- **DESCRIPTION OF THE TASK**
Without changing a character, return the entries, but not the images they hold.

- **RECORD EXCERPTS**

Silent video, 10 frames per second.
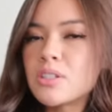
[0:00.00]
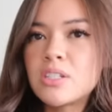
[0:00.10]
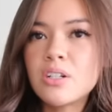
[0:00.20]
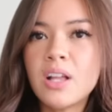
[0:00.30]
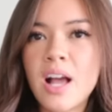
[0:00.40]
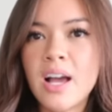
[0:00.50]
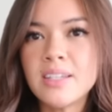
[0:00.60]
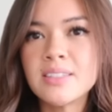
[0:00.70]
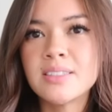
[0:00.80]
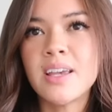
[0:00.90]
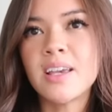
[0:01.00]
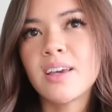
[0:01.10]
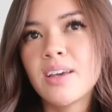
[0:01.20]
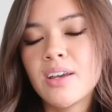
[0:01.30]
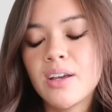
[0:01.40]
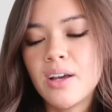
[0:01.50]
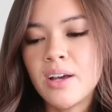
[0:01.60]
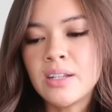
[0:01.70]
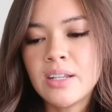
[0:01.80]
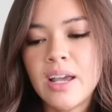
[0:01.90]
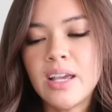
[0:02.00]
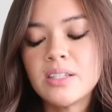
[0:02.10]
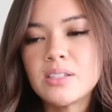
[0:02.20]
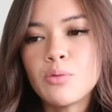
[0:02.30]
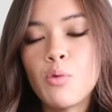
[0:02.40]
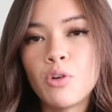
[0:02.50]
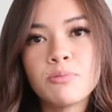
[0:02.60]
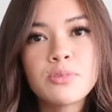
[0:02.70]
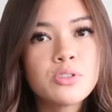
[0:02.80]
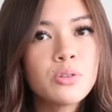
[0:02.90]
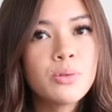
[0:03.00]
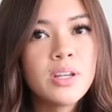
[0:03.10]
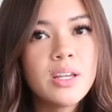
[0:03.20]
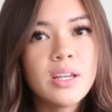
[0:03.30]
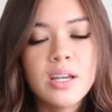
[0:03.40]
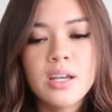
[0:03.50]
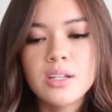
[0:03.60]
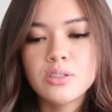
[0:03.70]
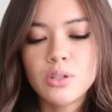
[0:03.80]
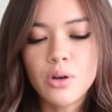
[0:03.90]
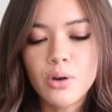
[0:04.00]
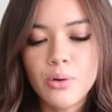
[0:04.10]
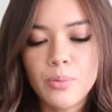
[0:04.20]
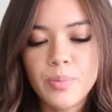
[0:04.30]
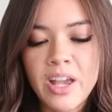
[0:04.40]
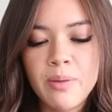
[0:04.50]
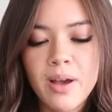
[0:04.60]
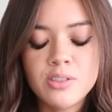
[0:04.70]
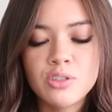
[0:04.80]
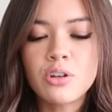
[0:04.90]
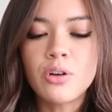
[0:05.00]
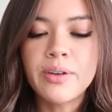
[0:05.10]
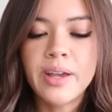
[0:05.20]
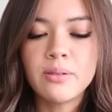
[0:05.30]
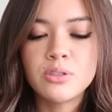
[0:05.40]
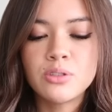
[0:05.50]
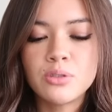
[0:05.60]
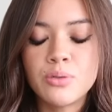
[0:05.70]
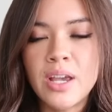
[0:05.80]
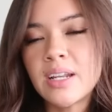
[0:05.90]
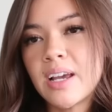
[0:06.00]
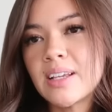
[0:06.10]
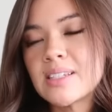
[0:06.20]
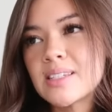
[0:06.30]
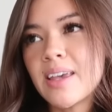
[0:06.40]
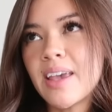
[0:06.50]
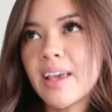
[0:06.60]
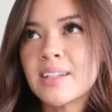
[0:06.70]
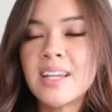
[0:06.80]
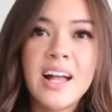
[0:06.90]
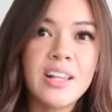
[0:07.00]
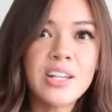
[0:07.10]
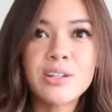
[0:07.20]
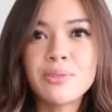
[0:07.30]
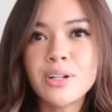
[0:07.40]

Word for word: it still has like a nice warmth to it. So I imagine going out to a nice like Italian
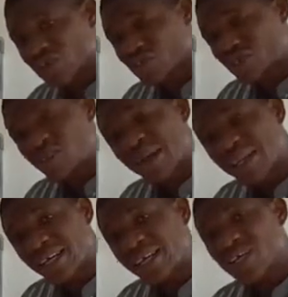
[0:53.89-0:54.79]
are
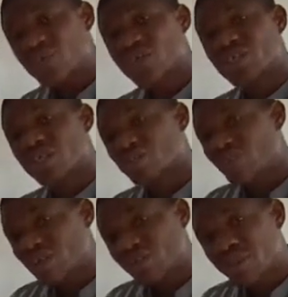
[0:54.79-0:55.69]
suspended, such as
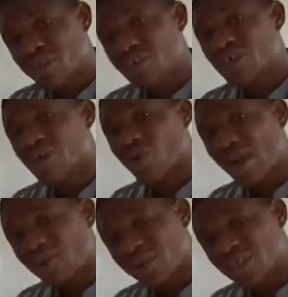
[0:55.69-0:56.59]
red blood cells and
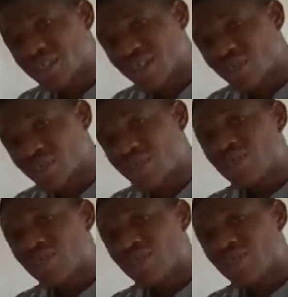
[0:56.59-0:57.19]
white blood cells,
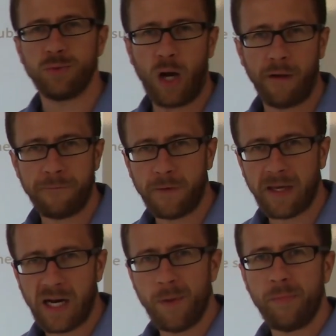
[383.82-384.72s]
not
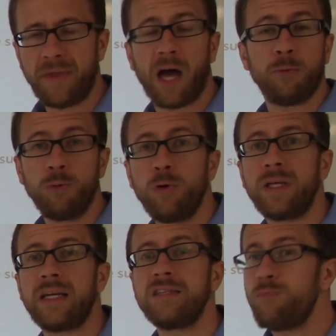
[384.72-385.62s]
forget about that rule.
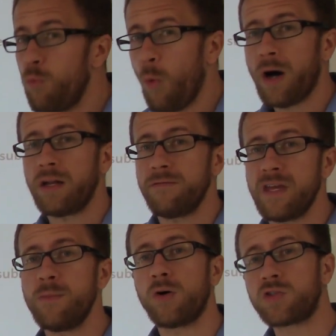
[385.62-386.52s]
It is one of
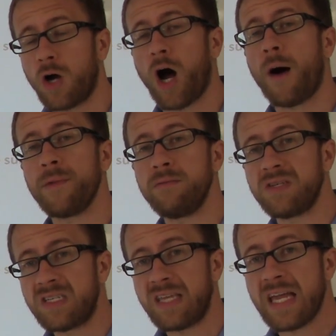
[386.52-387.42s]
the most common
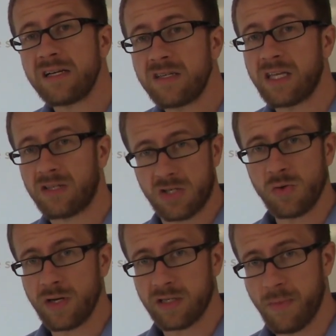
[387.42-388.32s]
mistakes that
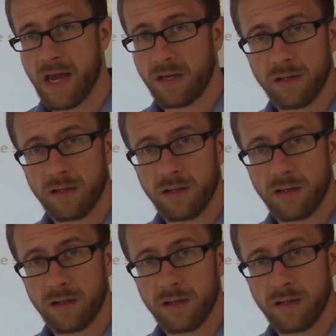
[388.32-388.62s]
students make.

- **EXERCISE ANSWER**
Silent video, 10 frames per second.
[0:00.00]
[0:00.10]
[0:00.20]
[0:00.30]
[0:00.40]
[0:00.50]
[0:00.60]
[0:00.70]
[0:00.80]
[0:00.90]
[0:01.00]
[0:01.10]
[0:01.20]
[0:01.30]
[0:01.40]
[0:01.50]
[0:01.60]
[0:01.70]
[0:01.80]
[0:01.90]
[0:02.00]
[0:02.10]
[0:02.20]
[0:02.30]
[0:02.40]
[0:02.50]
[0:02.60]
[0:02.70]
[0:02.80]
[0:02.90]
[0:03.00]
[0:03.10]
[0:03.20]
[0:03.30]
[0:03.40]
[0:03.50]
[0:03.60]
[0:03.70]
[0:03.80]
[0:03.90]
[0:04.00]
[0:04.10]
[0:04.20]
[0:04.30]
[0:04.40]
[0:04.50]
[0:04.60]
[0:04.70]
[0:04.80]
[0:04.90]
[0:05.00]
[0:05.10]
[0:05.20]
[0:05.30]
[0:05.40]
[0:05.50]
[0:05.60]
[0:05.70]
[0:05.80]
[0:05.90]
[0:06.00]
[0:06.10]
[0:06.20]
[0:06.30]
[0:06.40]
[0:06.50]
[0:06.60]
[0:06.70]
[0:06.80]
[0:06.90]
[0:07.00]
[0:07.10]
[0:07.20]
[0:07.30]
[0:07.40]

Word for word: it still has like a nice warmth to it. So I imagine going out to a nice like Italian
[0:53.89-0:54.79]
are
[0:54.79-0:55.69]
suspended, such as
[0:55.69-0:56.59]
red blood cells and
[0:56.59-0:57.19]
white blood cells,
[383.82-384.72s]
not
[384.72-385.62s]
forget about that rule.
[385.62-386.52s]
It is one of
[386.52-387.42s]
the most common
[387.42-388.32s]
mistakes that
[388.32-388.62s]
students make.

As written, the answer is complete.